The direction of neoliberalism is not towards reform. It’s towards intensifying capitalism’s contradictions until class tensions re-emerge, utilizing fascism to try to put down the uprising, and then further losing control due to provoking the people through reactionary violence. The capitalist state is creating for itself the scenario that Che described in Guerrilla Warfare: A Method:
These dictatorships carry on within a certain “legal” framework adjudicated by themselves to facilitate their work throughout the unrestricted period of their class domination. Yet we are passing through a stage in which pressure from the masses is very strong and is straining bourgeois legality so that its own authors must violate it in order to halt the impetus of the masses. Barefaced violation of all legislation or of laws specifically instituted to sanction ruling class deeds only increases the pressure from the people’s forces. The oligarchical dictatorships then attempt to use the old legal order to alter constitutionality and further oppress the proletariat without a frontal clash. At this point a contradiction arises. The people no longer support the old, and much less the new, coercive measures established by the dictatorship and try to smash them. We should never forget the class character, authoritarian and restrictive, that typifies the bourgeois state.
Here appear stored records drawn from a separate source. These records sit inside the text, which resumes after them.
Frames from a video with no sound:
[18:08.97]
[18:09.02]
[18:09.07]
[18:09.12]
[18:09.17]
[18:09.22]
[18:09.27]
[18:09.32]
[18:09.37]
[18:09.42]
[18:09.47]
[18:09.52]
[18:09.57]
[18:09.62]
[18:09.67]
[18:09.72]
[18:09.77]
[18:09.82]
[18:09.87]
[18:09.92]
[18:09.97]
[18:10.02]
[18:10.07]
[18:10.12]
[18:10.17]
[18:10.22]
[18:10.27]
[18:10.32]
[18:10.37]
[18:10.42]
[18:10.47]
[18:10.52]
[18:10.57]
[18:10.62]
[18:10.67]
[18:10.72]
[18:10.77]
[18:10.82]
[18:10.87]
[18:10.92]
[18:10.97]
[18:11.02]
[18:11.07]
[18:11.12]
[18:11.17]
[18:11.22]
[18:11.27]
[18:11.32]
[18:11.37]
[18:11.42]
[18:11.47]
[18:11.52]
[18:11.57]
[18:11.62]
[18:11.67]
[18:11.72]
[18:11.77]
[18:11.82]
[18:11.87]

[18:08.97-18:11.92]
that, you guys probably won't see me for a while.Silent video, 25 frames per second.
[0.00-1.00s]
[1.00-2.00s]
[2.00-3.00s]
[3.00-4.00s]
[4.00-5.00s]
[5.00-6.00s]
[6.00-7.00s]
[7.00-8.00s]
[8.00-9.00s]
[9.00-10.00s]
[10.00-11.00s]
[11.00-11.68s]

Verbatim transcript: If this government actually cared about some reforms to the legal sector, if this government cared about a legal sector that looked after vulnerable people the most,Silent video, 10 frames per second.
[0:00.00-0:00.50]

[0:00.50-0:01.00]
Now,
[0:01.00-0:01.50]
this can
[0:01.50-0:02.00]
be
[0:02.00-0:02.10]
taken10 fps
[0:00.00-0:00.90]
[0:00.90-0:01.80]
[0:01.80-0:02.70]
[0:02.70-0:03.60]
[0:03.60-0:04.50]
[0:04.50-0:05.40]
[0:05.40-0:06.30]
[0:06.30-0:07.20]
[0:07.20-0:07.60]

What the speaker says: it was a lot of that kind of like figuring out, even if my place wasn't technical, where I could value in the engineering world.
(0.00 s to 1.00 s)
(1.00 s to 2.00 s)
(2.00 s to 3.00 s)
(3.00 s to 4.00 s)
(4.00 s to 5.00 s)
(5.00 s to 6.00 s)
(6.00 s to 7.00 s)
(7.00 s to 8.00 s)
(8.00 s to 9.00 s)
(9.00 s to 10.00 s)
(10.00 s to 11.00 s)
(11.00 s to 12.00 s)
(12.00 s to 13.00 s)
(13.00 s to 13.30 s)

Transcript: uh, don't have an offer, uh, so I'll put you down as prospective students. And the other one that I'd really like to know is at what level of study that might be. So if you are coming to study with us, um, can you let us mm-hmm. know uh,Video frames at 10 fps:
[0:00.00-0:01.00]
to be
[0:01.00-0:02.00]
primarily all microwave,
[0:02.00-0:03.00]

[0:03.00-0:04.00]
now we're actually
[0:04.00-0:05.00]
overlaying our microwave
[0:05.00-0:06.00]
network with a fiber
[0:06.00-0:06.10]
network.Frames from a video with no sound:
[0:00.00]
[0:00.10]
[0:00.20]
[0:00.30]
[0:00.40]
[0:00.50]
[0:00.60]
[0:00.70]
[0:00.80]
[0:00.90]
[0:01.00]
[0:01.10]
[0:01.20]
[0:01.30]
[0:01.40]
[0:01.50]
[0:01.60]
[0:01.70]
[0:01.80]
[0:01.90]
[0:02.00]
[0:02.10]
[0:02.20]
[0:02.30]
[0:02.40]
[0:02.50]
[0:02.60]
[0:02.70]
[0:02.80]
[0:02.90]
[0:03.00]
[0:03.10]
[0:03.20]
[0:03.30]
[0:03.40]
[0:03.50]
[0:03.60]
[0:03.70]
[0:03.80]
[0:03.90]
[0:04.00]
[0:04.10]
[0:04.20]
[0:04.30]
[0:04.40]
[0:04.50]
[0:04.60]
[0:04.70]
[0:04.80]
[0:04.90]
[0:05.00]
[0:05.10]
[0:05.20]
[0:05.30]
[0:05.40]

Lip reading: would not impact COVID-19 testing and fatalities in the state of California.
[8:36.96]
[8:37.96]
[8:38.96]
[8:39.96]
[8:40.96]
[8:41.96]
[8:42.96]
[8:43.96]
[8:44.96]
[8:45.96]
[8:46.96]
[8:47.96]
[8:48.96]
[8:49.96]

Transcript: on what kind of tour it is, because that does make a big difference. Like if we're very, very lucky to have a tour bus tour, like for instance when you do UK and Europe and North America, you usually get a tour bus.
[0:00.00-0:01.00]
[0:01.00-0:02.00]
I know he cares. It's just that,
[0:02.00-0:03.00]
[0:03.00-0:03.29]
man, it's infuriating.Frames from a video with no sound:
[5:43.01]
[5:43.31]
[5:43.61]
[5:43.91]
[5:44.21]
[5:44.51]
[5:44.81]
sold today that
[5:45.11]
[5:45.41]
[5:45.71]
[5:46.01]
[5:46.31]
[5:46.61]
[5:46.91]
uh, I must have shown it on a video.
Che’s words provide hope to the situation that the barista spoke to. To delay its collapse, capital is paradoxically sacrificing the social stability it depends on. Starbucks is waging war against unionization attempts by closing down its locations, only able to maintain its abusive control over the workers who are the most vulnerable. Bank of America wants to increase the number of people who are in those desperate circumstances. It will work in the short term, yet in the longer term it will fulfill Clausen’s prophecy.